Traditionally, Chinese would have the bodies of their late loved ones buried, as they believe that souls rest in peace only if their bodies are covered by soil. The practice is also considered more respectful to the deceased. However attitudes are changing.
"We have seen more families take part in sea burials in recent years," said Mr Chen, who has been in the business for 19 years.
"They've also realised that nobody will look after their graves when their children and grandchildren all pass away," added Mr Chen.
More people are seeing the importance of having an environmentally friendly burial.
"We all realise that sea burials do the least harm to our environment," said Ms Ren from Harbin, who attended the sea burial in north-east China's Dalian where she sent off her late mother.
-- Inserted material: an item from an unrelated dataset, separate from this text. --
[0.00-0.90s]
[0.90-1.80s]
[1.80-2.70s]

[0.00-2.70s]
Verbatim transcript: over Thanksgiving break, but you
"So we just decided to give up the idea of buying a grave."
China's latest policy on burials, unveiled last month, promotes eco-burials, including sea and tree burials, to ensure a harmonious relationship between humans and nature.
Eco-burials save land, reduce funeral costs and do less harm to the environment, said the Ministry of Civil Affairs and eight other departments in a joint statement.
Nevertheless, some still have reservations about sea burials.
They worry about not having a place to honour their loved ones during Qingming Festival, or Tomb-Sweeping Day, which falls on April 4 this year.
Professor Zhang Yiwu of Peking University said: "On the one hand, sea burials are widely encouraged. On the other hand, people do need a place to pay tribute to their ancestors. It's a rooted tradition."
For people in south China's Guangdong province where sea burials are popular, that might not be a concern for long.
There are plans to build a memorial park with tombstones for those who undergo sea burials, said Mr Chen Yakai, secretary of the discipline inspection commission of Shenzhen , last week.
The government of Jiangmen in Guangdong has also announced plans to set up a memorial wall by the end of the year for those whose ashes are scattered at sea.
"Such measures connect sea burials with the tradition of tomb- sweeping," said Prof Zhang, emphasising the importance of setting up more public memorial sites.
"They mean a lot to the future of sea burials in China."